- [Problem statement]: Would you repeat the listing exactly, without any of its images?

::::::::::

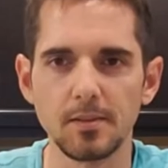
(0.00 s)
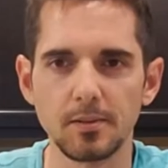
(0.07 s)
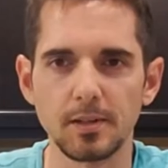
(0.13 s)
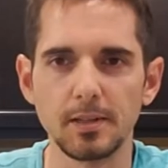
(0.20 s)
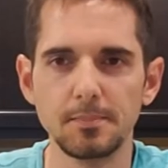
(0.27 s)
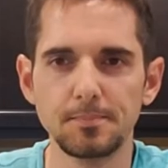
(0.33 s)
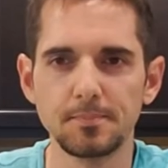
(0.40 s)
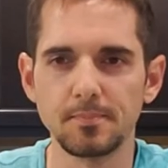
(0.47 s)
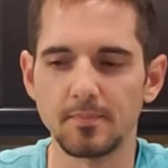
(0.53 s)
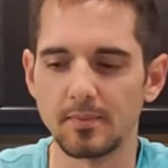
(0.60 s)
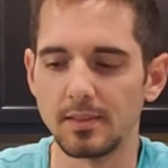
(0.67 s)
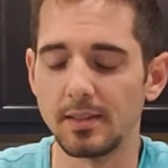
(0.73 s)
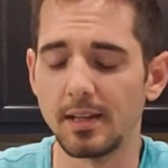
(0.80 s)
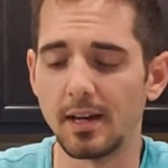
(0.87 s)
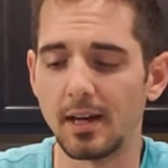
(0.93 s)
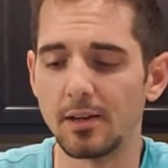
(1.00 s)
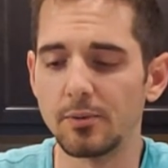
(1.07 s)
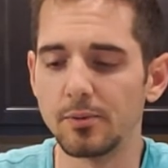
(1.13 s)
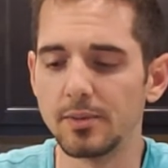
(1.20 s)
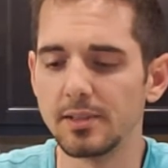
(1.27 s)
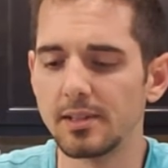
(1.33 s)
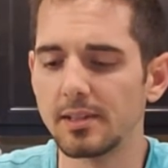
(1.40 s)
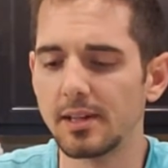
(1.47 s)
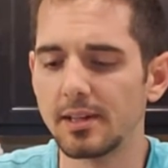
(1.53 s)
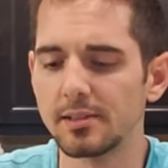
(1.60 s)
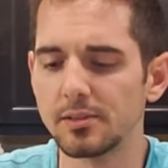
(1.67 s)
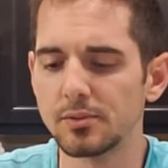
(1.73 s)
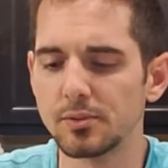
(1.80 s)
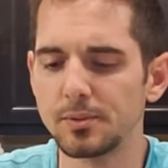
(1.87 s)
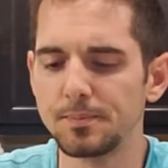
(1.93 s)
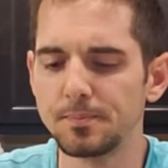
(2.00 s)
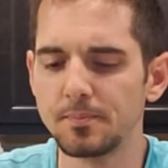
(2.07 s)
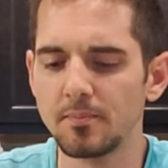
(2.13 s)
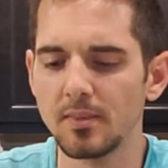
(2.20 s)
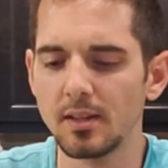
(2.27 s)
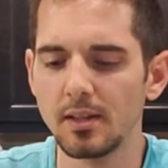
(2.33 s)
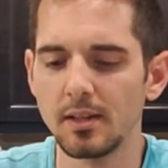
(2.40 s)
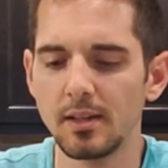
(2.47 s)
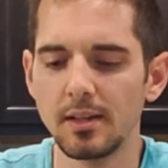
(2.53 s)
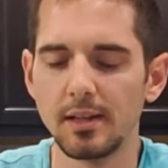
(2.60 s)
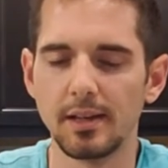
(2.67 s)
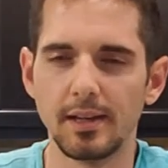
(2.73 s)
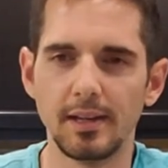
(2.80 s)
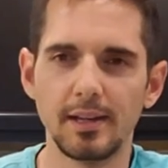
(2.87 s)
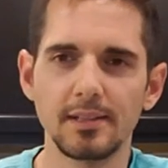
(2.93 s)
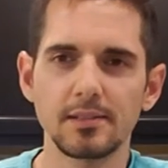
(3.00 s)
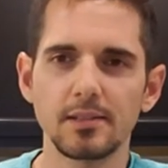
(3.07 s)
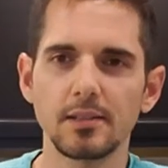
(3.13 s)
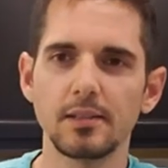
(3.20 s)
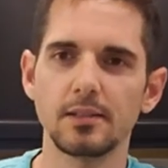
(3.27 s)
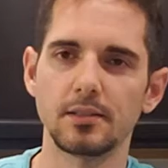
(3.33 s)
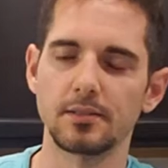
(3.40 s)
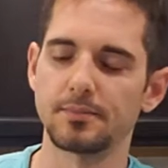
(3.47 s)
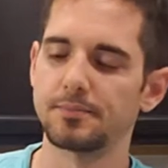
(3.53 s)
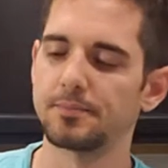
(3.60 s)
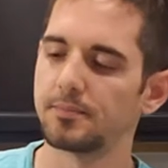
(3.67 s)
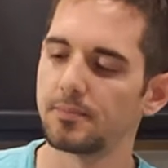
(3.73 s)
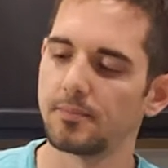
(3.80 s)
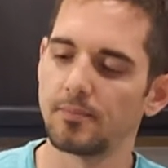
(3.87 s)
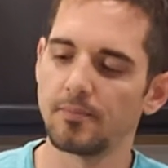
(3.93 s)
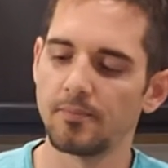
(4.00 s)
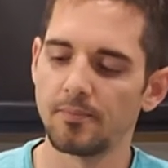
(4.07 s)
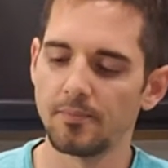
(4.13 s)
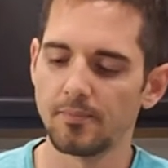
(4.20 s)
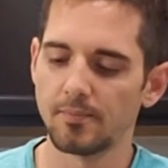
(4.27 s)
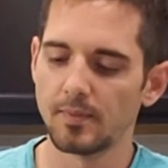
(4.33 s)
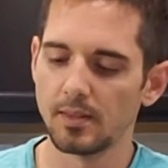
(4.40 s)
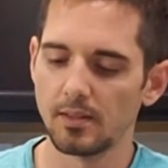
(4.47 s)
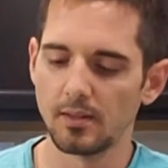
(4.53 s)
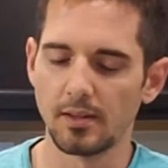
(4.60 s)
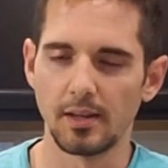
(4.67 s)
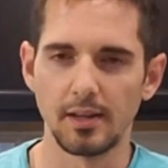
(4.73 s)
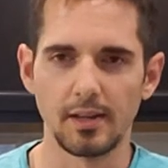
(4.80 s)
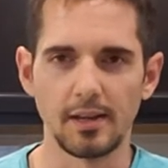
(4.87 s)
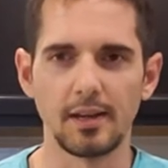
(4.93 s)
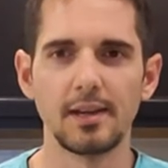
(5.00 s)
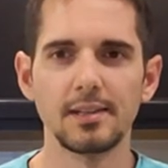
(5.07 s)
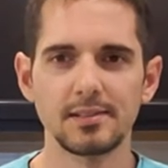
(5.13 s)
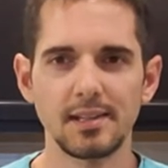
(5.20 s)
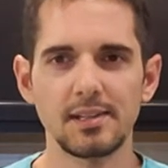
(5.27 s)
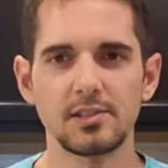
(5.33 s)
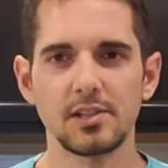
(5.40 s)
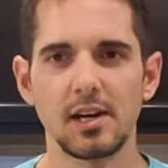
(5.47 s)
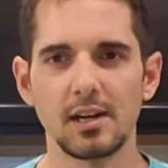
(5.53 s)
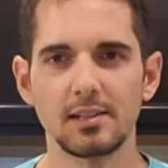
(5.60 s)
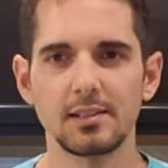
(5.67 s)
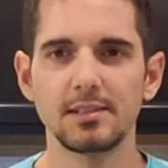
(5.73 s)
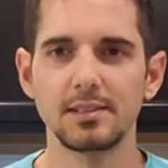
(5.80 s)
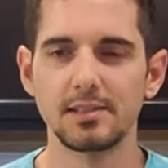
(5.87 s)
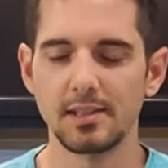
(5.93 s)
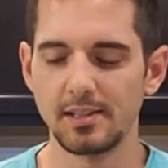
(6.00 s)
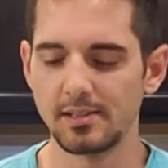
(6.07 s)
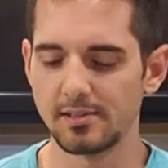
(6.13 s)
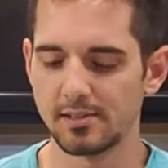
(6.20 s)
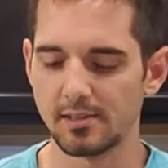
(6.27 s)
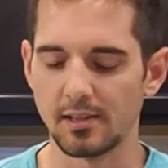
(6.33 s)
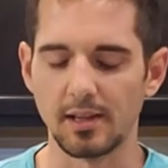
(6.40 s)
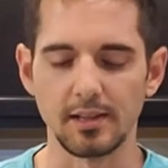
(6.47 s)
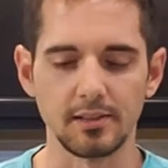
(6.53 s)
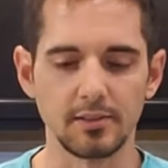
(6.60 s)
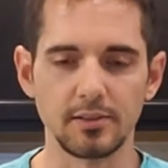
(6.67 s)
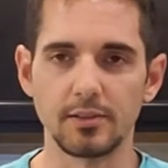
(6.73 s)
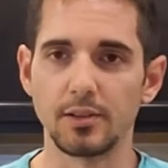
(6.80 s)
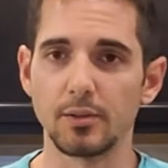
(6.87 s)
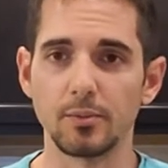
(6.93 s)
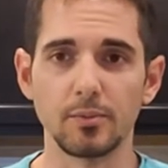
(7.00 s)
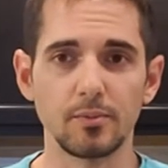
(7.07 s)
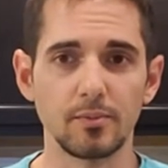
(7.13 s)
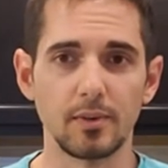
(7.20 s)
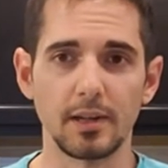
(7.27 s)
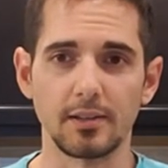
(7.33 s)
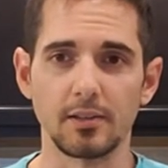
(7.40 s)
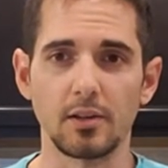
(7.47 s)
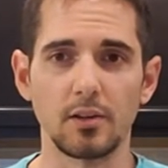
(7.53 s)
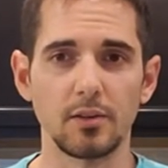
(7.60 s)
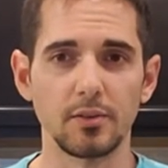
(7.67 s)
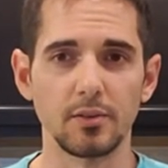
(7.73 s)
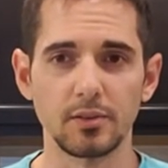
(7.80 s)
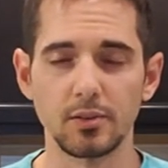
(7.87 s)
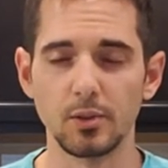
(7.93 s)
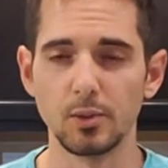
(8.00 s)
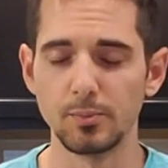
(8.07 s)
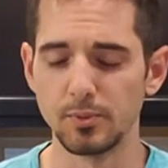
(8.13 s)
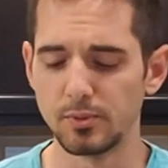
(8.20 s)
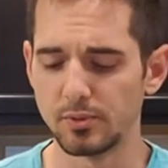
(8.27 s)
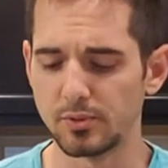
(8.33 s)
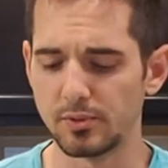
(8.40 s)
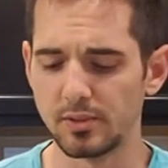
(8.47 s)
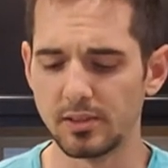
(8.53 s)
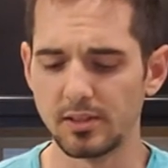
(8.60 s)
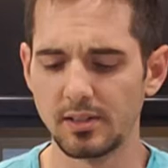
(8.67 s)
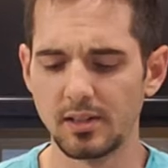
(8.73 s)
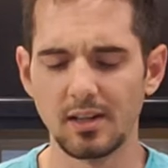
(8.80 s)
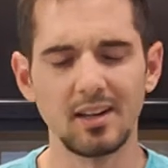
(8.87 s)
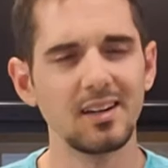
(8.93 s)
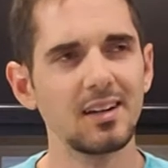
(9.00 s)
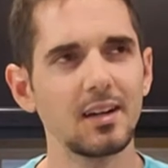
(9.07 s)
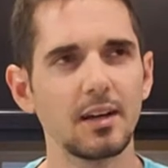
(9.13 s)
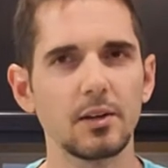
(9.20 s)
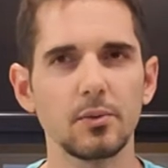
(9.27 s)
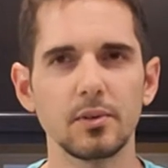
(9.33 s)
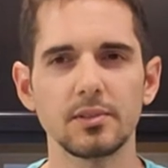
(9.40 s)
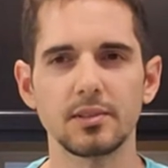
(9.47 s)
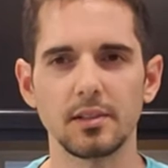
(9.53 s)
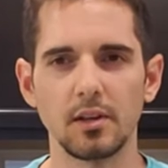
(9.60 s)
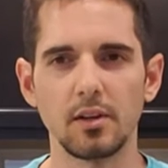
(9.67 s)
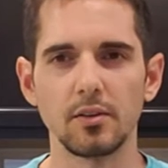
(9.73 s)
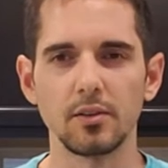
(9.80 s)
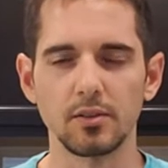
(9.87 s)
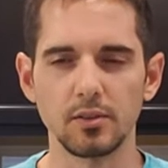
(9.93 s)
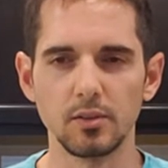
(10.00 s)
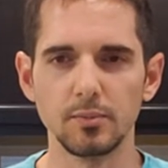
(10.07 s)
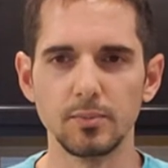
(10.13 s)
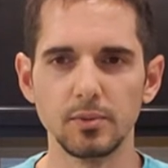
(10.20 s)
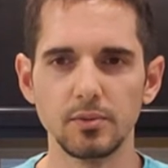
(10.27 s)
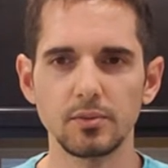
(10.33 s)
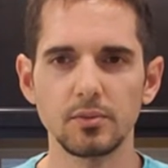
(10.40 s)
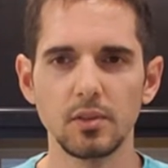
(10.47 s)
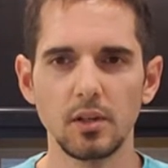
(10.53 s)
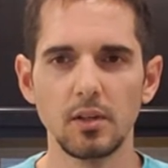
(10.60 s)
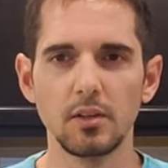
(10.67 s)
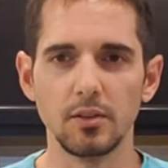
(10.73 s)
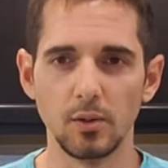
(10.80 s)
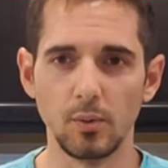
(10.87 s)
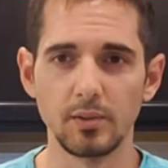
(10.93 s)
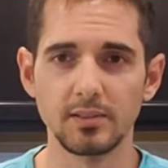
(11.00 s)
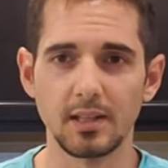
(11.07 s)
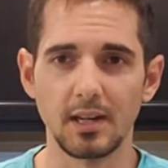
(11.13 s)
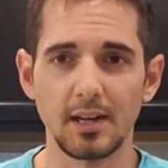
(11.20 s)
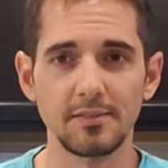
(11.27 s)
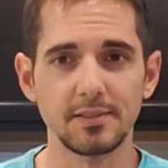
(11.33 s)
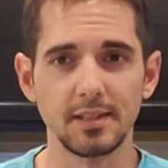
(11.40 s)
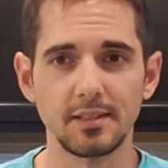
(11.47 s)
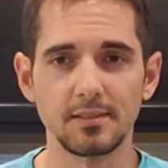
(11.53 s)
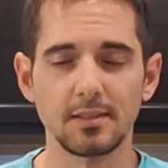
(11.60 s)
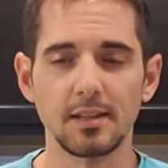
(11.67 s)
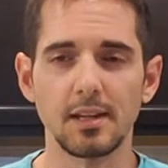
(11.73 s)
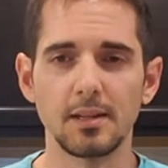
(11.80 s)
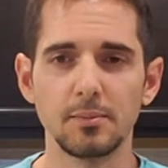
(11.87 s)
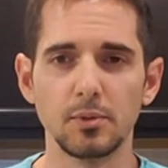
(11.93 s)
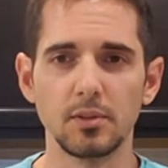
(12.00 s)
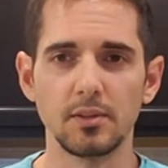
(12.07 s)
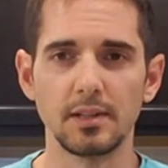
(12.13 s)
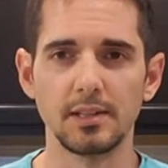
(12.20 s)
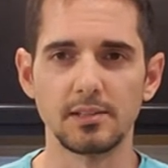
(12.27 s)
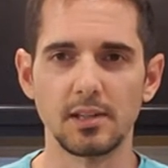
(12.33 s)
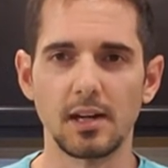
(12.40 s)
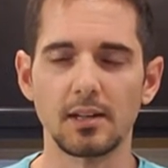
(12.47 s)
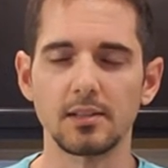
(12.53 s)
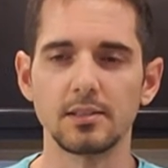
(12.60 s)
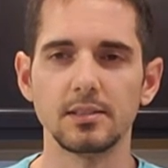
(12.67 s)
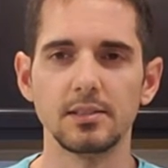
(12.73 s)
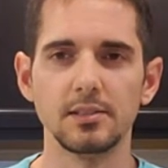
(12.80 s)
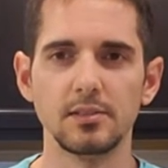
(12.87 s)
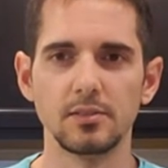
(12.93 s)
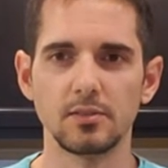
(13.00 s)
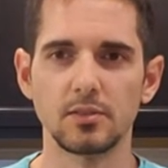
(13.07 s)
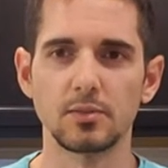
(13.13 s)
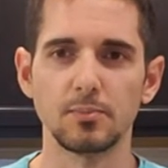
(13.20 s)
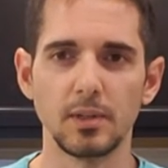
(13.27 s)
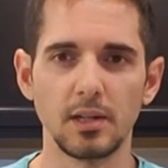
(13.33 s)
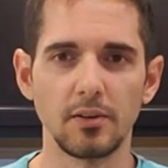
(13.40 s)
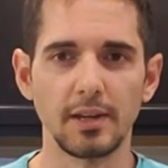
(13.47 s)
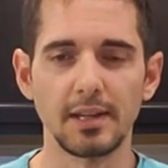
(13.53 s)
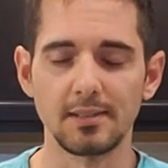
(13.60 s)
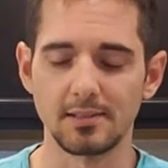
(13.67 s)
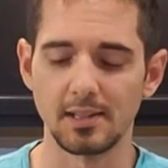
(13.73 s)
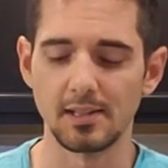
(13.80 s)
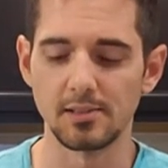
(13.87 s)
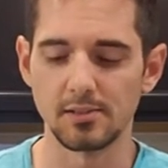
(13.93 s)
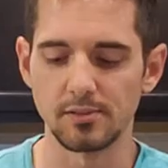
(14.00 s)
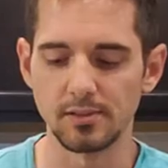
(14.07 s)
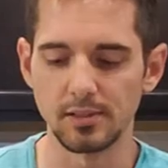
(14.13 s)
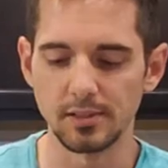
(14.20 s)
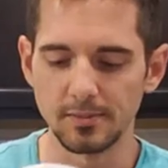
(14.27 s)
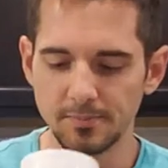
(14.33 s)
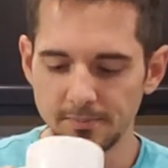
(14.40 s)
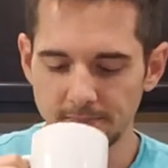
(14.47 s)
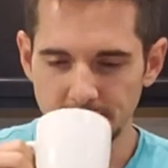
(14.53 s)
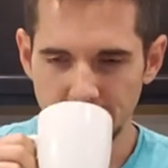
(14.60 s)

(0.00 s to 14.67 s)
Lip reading: Okay, yeah, I really like this one. It has a it has that chocolatey taste, like all the cold brews. Really, I don't want to say all the cold brews. The ones that I've tasted had more of that chocolatey smell and taste, really.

::::::::::

- [Solution to the problem]:
(0.00 s)
(0.07 s)
(0.13 s)
(0.20 s)
(0.27 s)
(0.33 s)
(0.40 s)
(0.47 s)
(0.53 s)
(0.60 s)
(0.67 s)
(0.73 s)
(0.80 s)
(0.87 s)
(0.93 s)
(1.00 s)
(1.07 s)
(1.13 s)
(1.20 s)
(1.27 s)
(1.33 s)
(1.40 s)
(1.47 s)
(1.53 s)
(1.60 s)
(1.67 s)
(1.73 s)
(1.80 s)
(1.87 s)
(1.93 s)
(2.00 s)
(2.07 s)
(2.13 s)
(2.20 s)
(2.27 s)
(2.33 s)
(2.40 s)
(2.47 s)
(2.53 s)
(2.60 s)
(2.67 s)
(2.73 s)
(2.80 s)
(2.87 s)
(2.93 s)
(3.00 s)
(3.07 s)
(3.13 s)
(3.20 s)
(3.27 s)
(3.33 s)
(3.40 s)
(3.47 s)
(3.53 s)
(3.60 s)
(3.67 s)
(3.73 s)
(3.80 s)
(3.87 s)
(3.93 s)
(4.00 s)
(4.07 s)
(4.13 s)
(4.20 s)
(4.27 s)
(4.33 s)
(4.40 s)
(4.47 s)
(4.53 s)
(4.60 s)
(4.67 s)
(4.73 s)
(4.80 s)
(4.87 s)
(4.93 s)
(5.00 s)
(5.07 s)
(5.13 s)
(5.20 s)
(5.27 s)
(5.33 s)
(5.40 s)
(5.47 s)
(5.53 s)
(5.60 s)
(5.67 s)
(5.73 s)
(5.80 s)
(5.87 s)
(5.93 s)
(6.00 s)
(6.07 s)
(6.13 s)
(6.20 s)
(6.27 s)
(6.33 s)
(6.40 s)
(6.47 s)
(6.53 s)
(6.60 s)
(6.67 s)
(6.73 s)
(6.80 s)
(6.87 s)
(6.93 s)
(7.00 s)
(7.07 s)
(7.13 s)
(7.20 s)
(7.27 s)
(7.33 s)
(7.40 s)
(7.47 s)
(7.53 s)
(7.60 s)
(7.67 s)
(7.73 s)
(7.80 s)
(7.87 s)
(7.93 s)
(8.00 s)
(8.07 s)
(8.13 s)
(8.20 s)
(8.27 s)
(8.33 s)
(8.40 s)
(8.47 s)
(8.53 s)
(8.60 s)
(8.67 s)
(8.73 s)
(8.80 s)
(8.87 s)
(8.93 s)
(9.00 s)
(9.07 s)
(9.13 s)
(9.20 s)
(9.27 s)
(9.33 s)
(9.40 s)
(9.47 s)
(9.53 s)
(9.60 s)
(9.67 s)
(9.73 s)
(9.80 s)
(9.87 s)
(9.93 s)
(10.00 s)
(10.07 s)
(10.13 s)
(10.20 s)
(10.27 s)
(10.33 s)
(10.40 s)
(10.47 s)
(10.53 s)
(10.60 s)
(10.67 s)
(10.73 s)
(10.80 s)
(10.87 s)
(10.93 s)
(11.00 s)
(11.07 s)
(11.13 s)
(11.20 s)
(11.27 s)
(11.33 s)
(11.40 s)
(11.47 s)
(11.53 s)
(11.60 s)
(11.67 s)
(11.73 s)
(11.80 s)
(11.87 s)
(11.93 s)
(12.00 s)
(12.07 s)
(12.13 s)
(12.20 s)
(12.27 s)
(12.33 s)
(12.40 s)
(12.47 s)
(12.53 s)
(12.60 s)
(12.67 s)
(12.73 s)
(12.80 s)
(12.87 s)
(12.93 s)
(13.00 s)
(13.07 s)
(13.13 s)
(13.20 s)
(13.27 s)
(13.33 s)
(13.40 s)
(13.47 s)
(13.53 s)
(13.60 s)
(13.67 s)
(13.73 s)
(13.80 s)
(13.87 s)
(13.93 s)
(14.00 s)
(14.07 s)
(14.13 s)
(14.20 s)
(14.27 s)
(14.33 s)
(14.40 s)
(14.47 s)
(14.53 s)
(14.60 s)

(0.00 s to 14.67 s)
Lip reading: Okay, yeah, I really like this one. It has a it has that chocolatey taste, like all the cold brews. Really, I don't want to say all the cold brews. The ones that I've tasted had more of that chocolatey smell and taste, really.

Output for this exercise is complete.